● About this exercise: Look in the data below for the line that has "[0:05.40-0:06.30]", then print exactly every line from there through the line that has "[0:12.60-0:13.50]", leaving pictures out.
+++
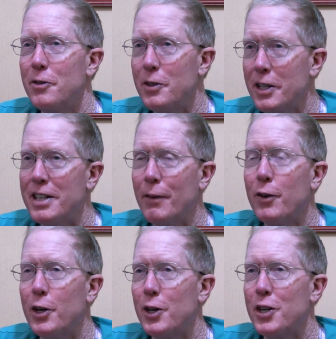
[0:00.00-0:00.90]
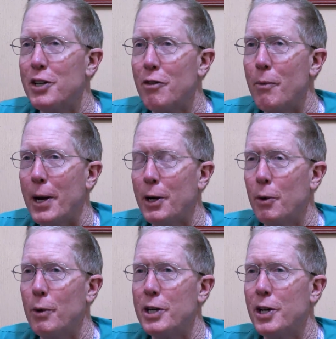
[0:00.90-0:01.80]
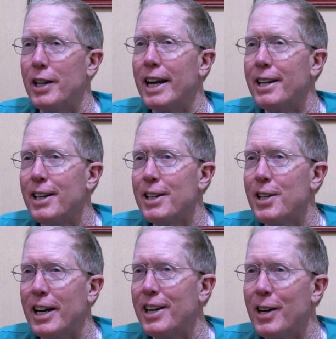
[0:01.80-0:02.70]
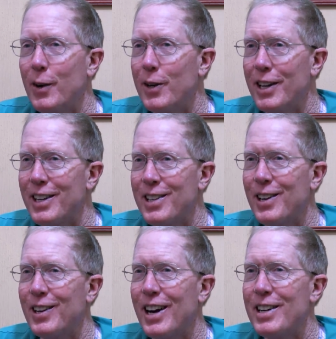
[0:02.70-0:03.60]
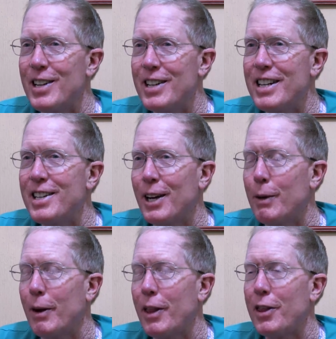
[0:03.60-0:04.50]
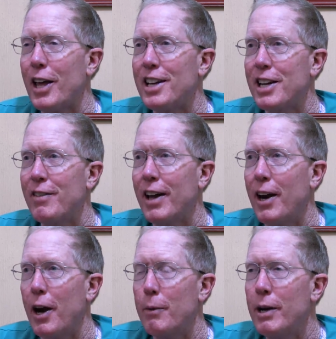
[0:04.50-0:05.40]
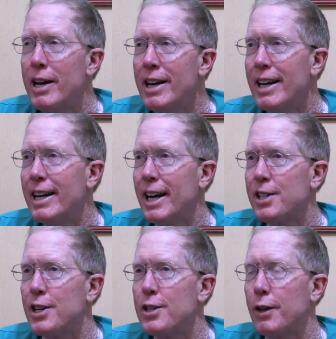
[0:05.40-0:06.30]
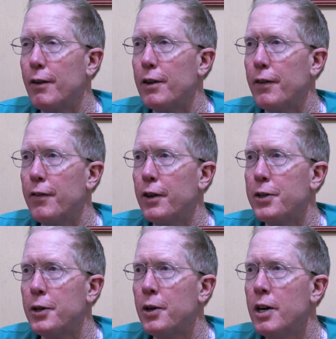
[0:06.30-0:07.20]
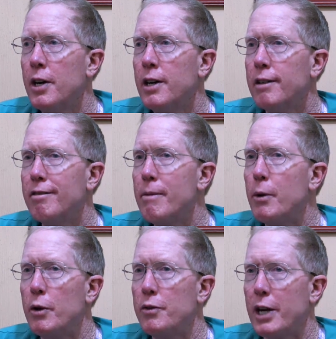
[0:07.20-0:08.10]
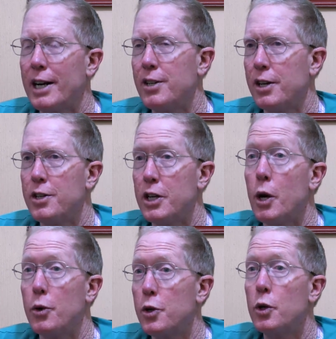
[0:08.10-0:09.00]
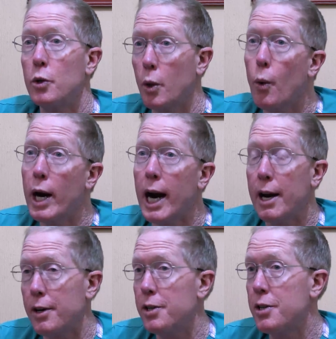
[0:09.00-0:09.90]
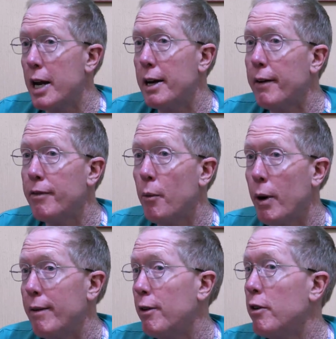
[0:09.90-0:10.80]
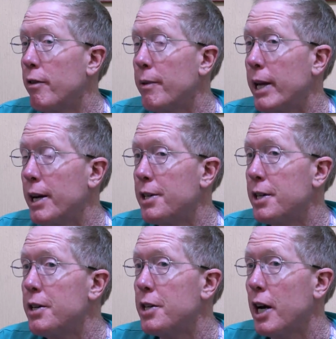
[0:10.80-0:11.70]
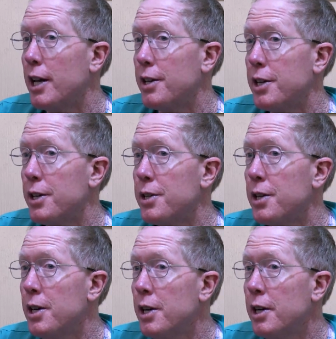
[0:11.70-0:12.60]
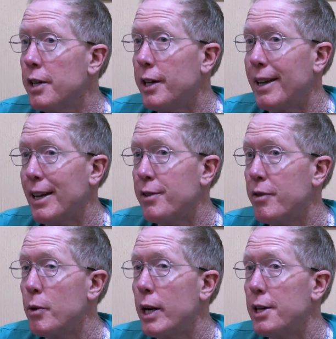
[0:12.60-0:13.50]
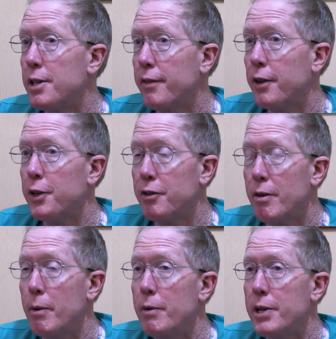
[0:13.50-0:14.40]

the difficulties of a medical mission like this. I could go into this in all kinds of detail about the thoughts I've had on it, but in essence, the filter removes excess CO2. The way I understand it, from what I've learned from the anesthesiologists in the last few days, the filter removes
+++
● Written reply:
[0:05.40-0:06.30]
[0:06.30-0:07.20]
[0:07.20-0:08.10]
[0:08.10-0:09.00]
[0:09.00-0:09.90]
[0:09.90-0:10.80]
[0:10.80-0:11.70]
[0:11.70-0:12.60]
[0:12.60-0:13.50]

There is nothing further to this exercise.